- ASSIGNMENT -
Your answer should be the lines below from the one with "Frames from a" to the one with "[50:52.14-50:53.14]", both included, given again exactly and with nothing added.

Top of RECORDED DATA

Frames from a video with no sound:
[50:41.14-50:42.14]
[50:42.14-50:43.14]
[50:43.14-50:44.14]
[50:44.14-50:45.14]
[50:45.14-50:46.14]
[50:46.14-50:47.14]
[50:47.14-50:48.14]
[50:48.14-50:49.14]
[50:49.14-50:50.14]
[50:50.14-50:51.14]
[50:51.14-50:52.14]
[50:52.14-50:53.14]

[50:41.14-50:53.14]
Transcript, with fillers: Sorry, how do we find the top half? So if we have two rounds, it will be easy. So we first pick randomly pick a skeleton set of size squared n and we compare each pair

Bottom of RECORDED DATA
Top of RECORDED DATA

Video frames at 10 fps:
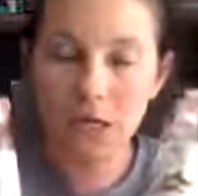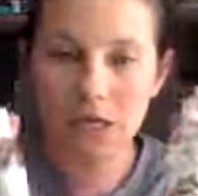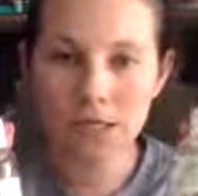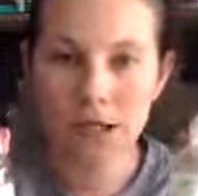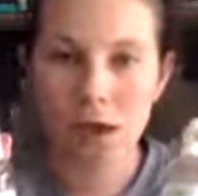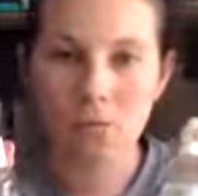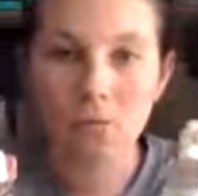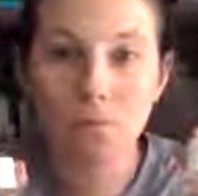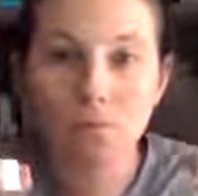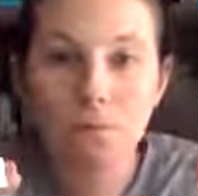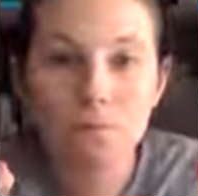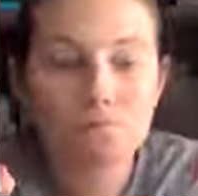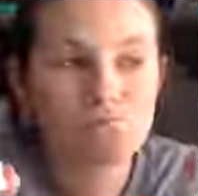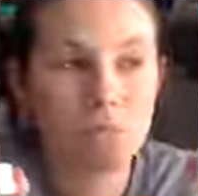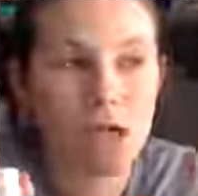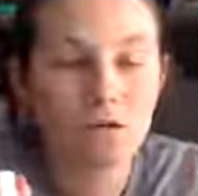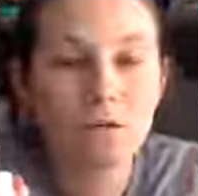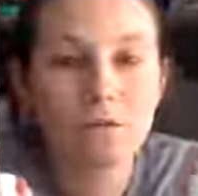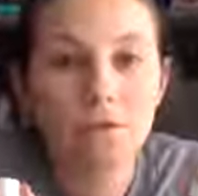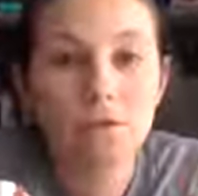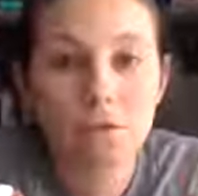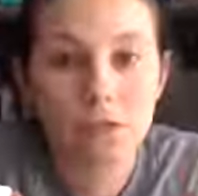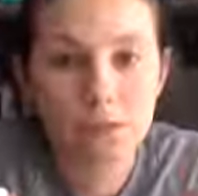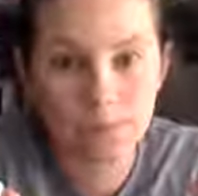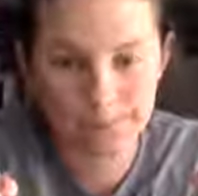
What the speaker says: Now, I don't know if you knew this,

Bottom of RECORDED DATA

- OUTPUT BELOW -
Frames from a video with no sound:
[50:41.14-50:42.14]
[50:42.14-50:43.14]
[50:43.14-50:44.14]
[50:44.14-50:45.14]
[50:45.14-50:46.14]
[50:46.14-50:47.14]
[50:47.14-50:48.14]
[50:48.14-50:49.14]
[50:49.14-50:50.14]
[50:50.14-50:51.14]
[50:51.14-50:52.14]
[50:52.14-50:53.14]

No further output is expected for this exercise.